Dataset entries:
###

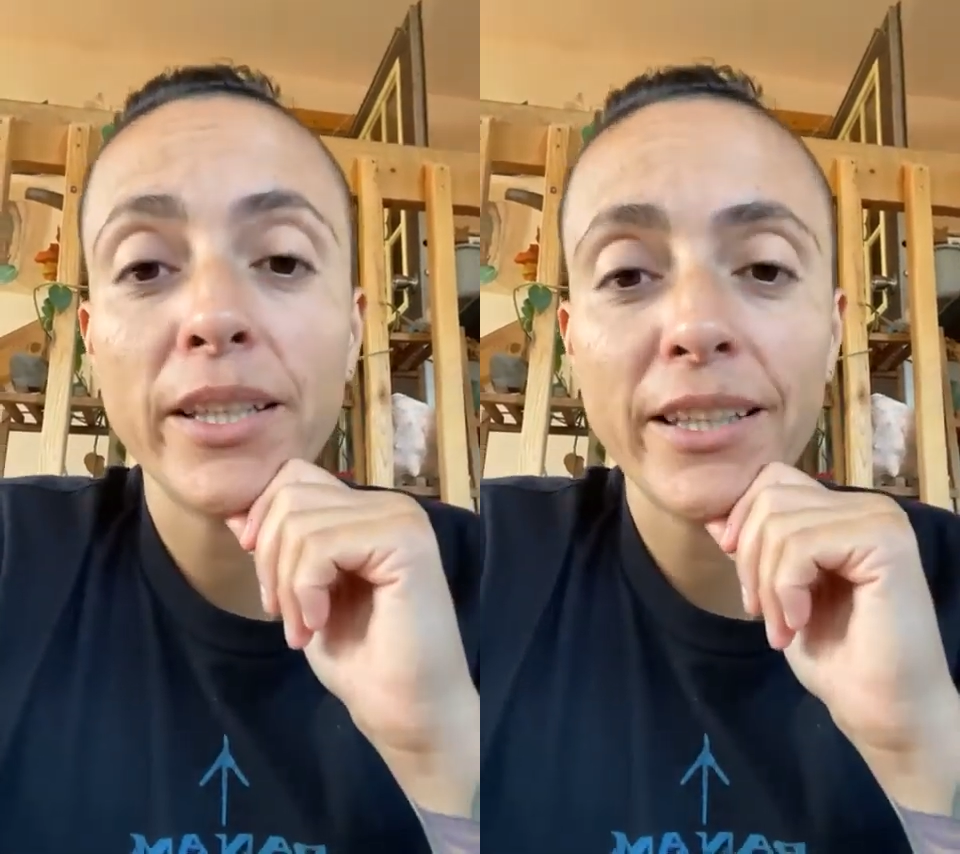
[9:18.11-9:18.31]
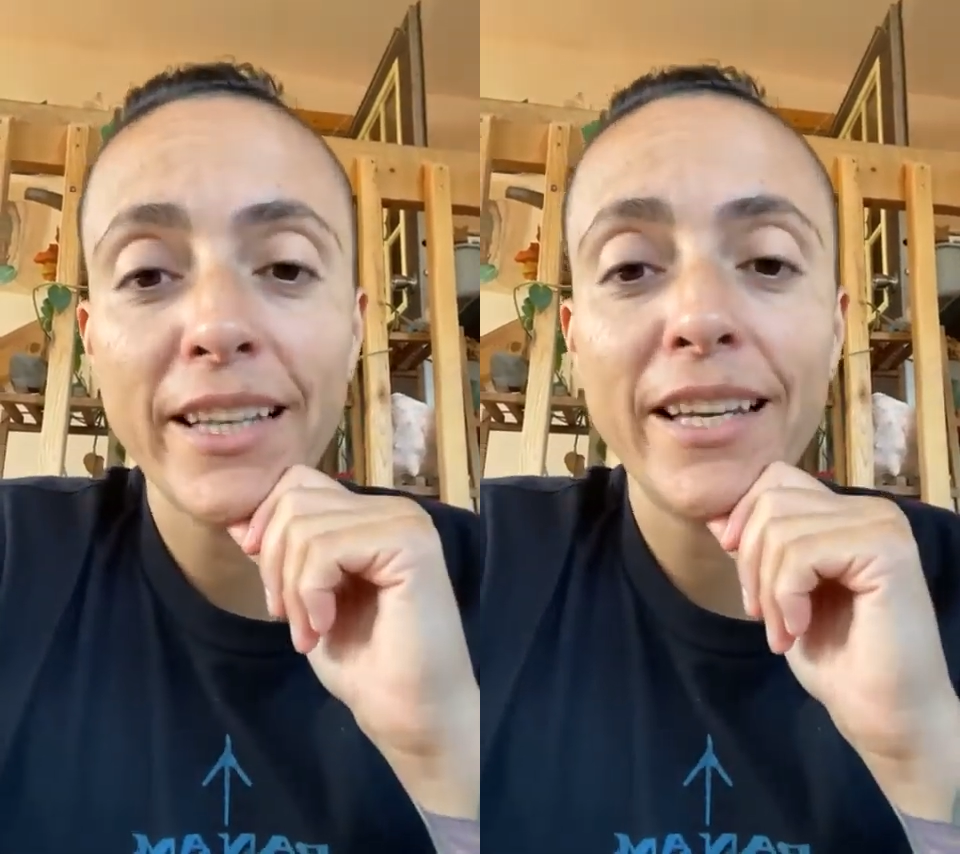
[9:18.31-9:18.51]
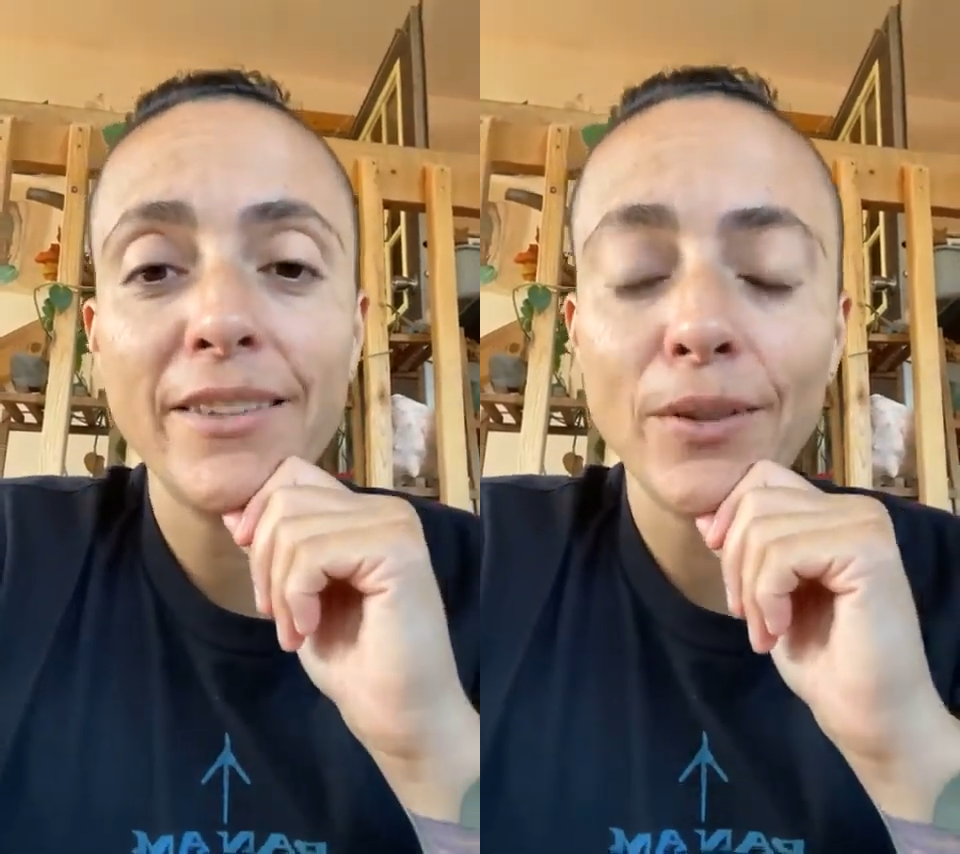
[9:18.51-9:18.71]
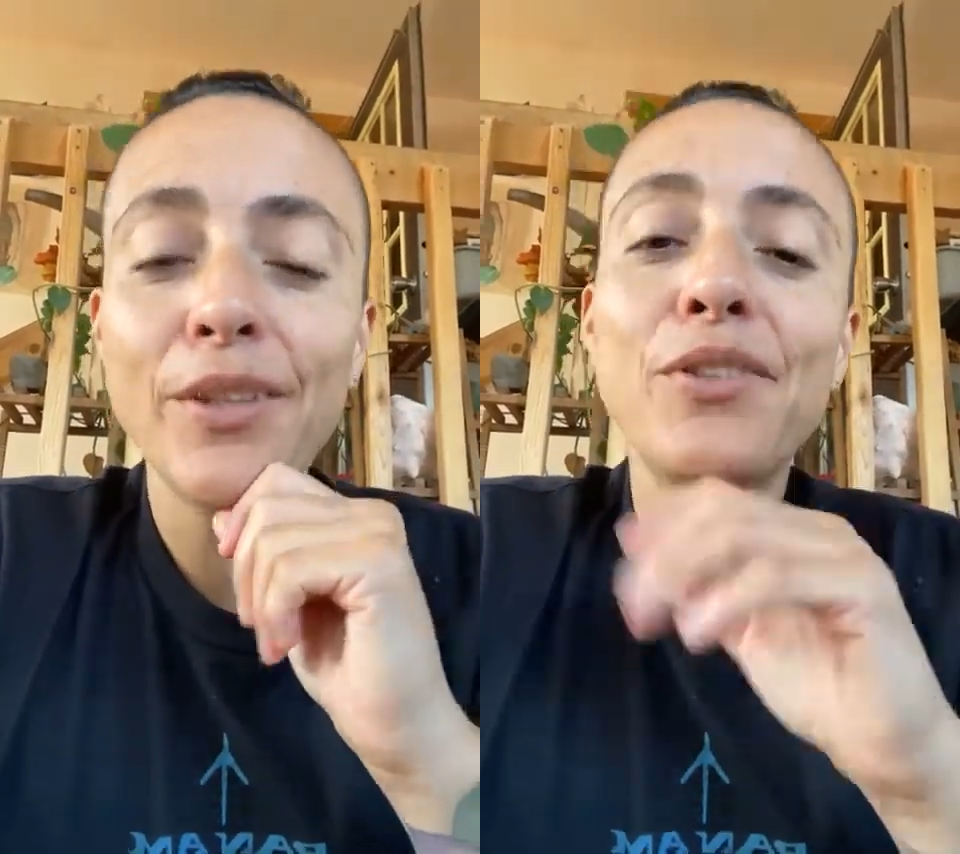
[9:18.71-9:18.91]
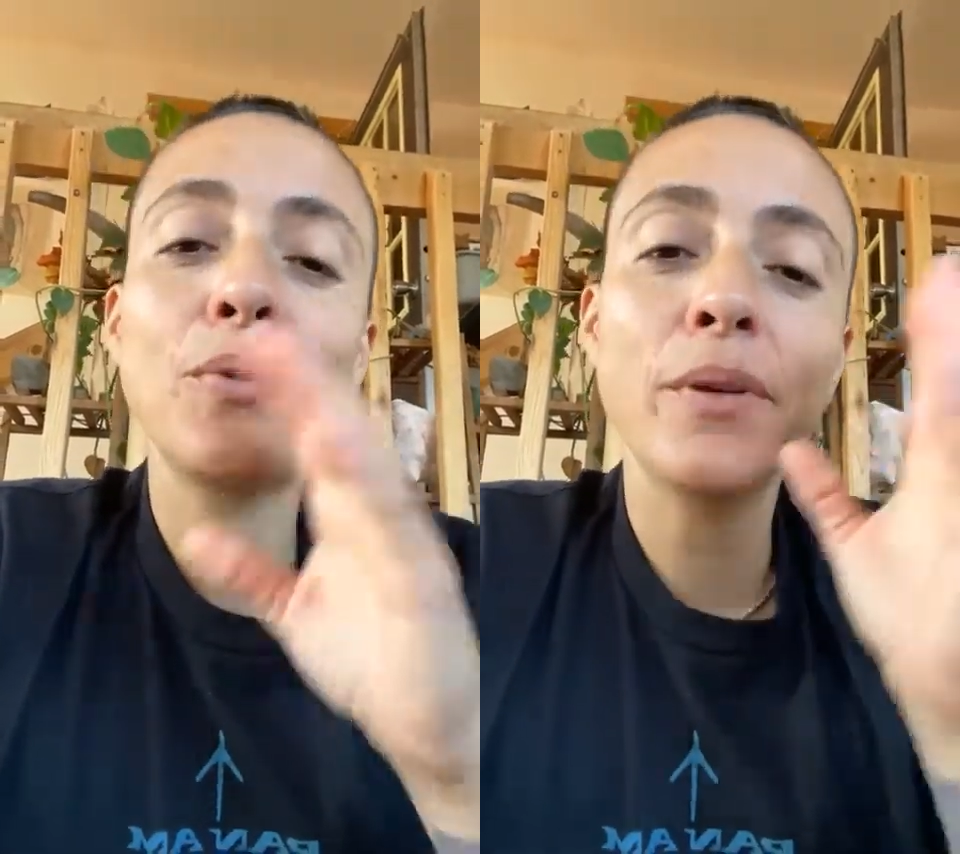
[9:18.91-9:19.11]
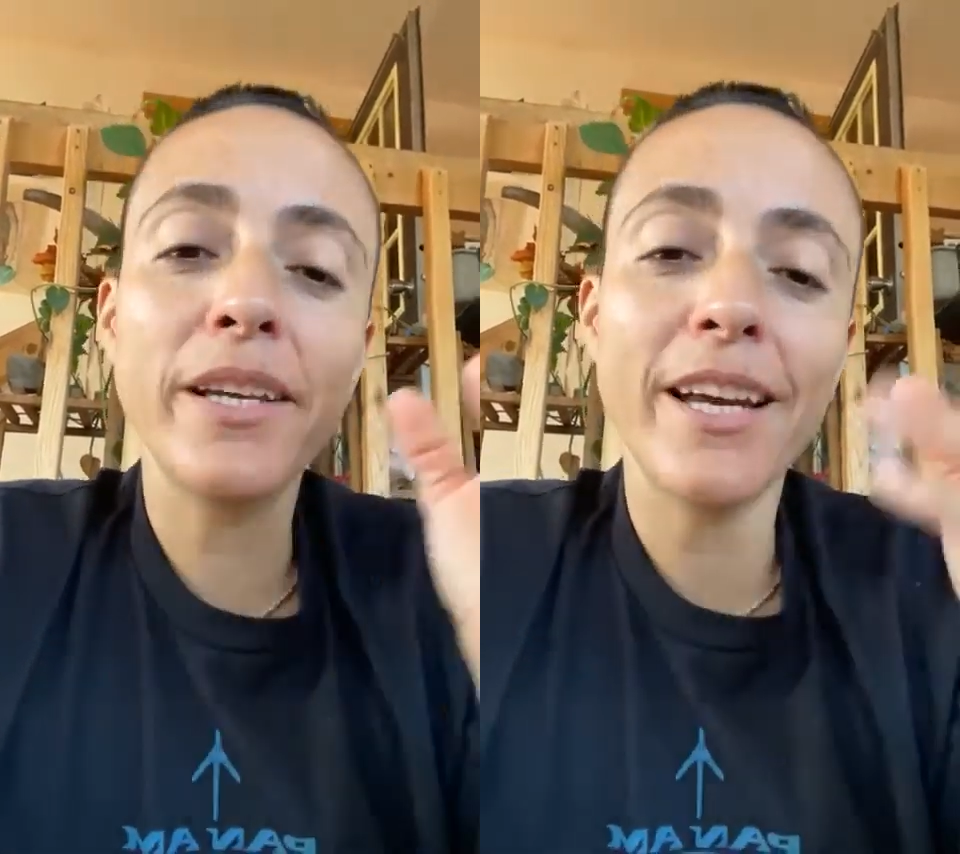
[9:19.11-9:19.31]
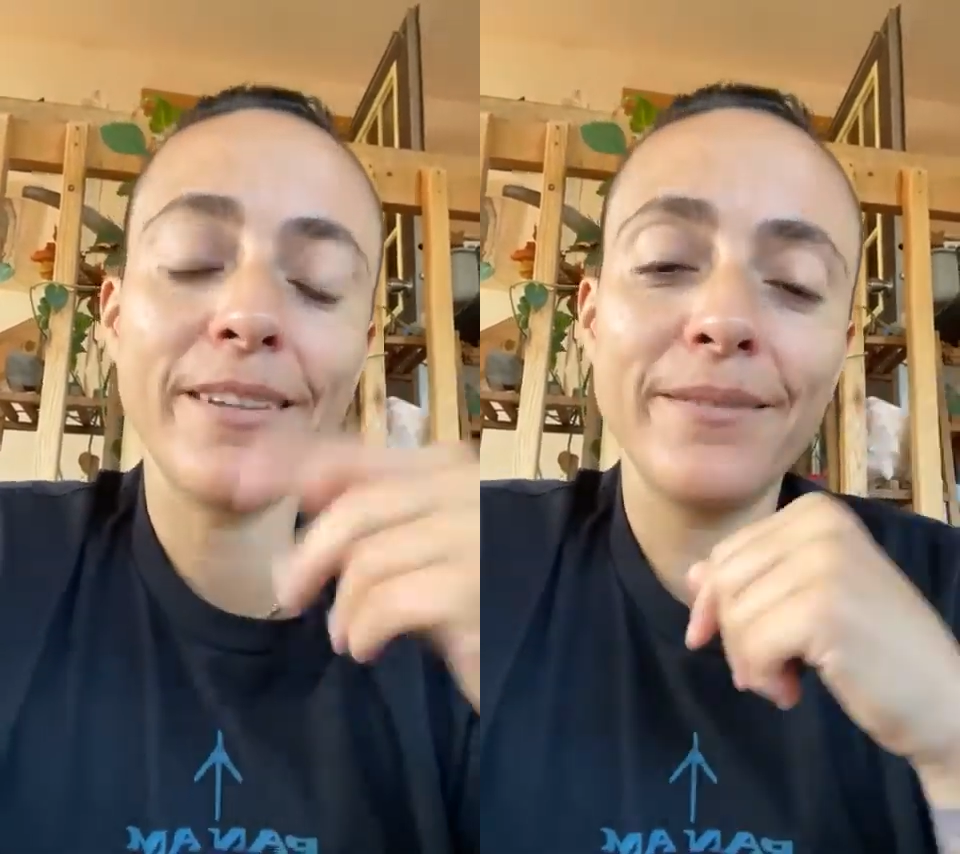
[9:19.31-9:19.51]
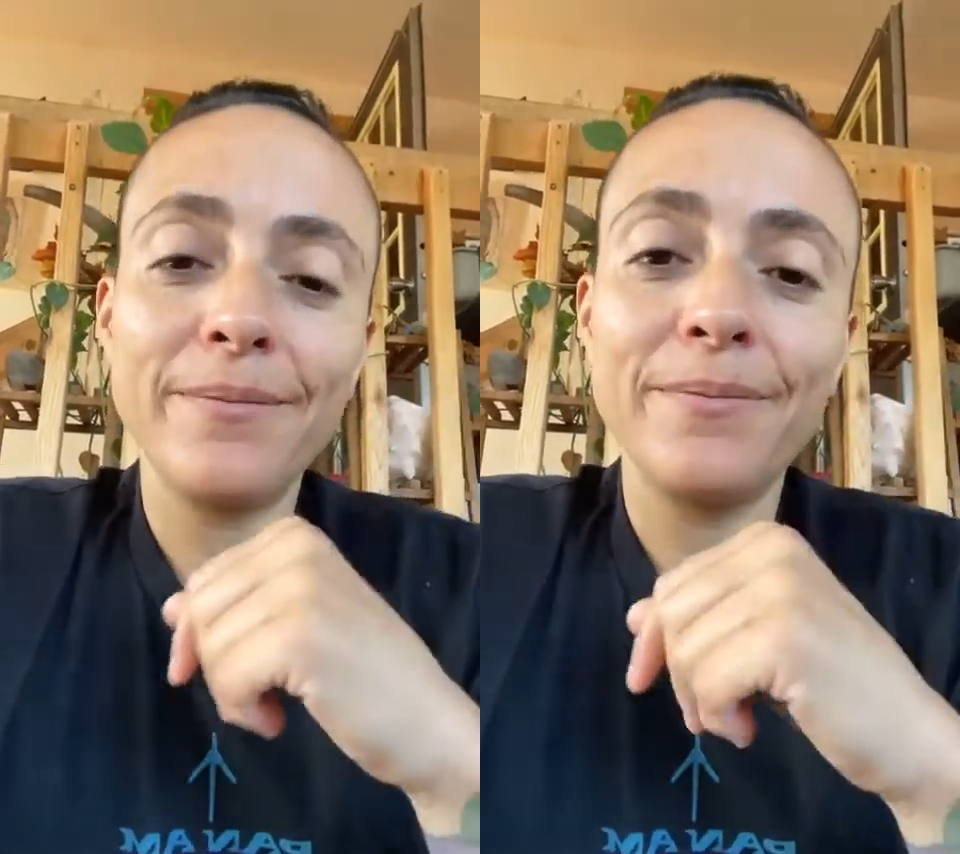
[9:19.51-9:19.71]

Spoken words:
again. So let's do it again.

###

- What the exercise asks -
Restate, word for word, each line from the line containing "[9:19.11-9:19.31]" through the end of the entries above; the pictures are not part of the copy.

- Exercise result -
[9:19.11-9:19.31]
[9:19.31-9:19.51]
[9:19.51-9:19.71]

Spoken words:
again. So let's do it again.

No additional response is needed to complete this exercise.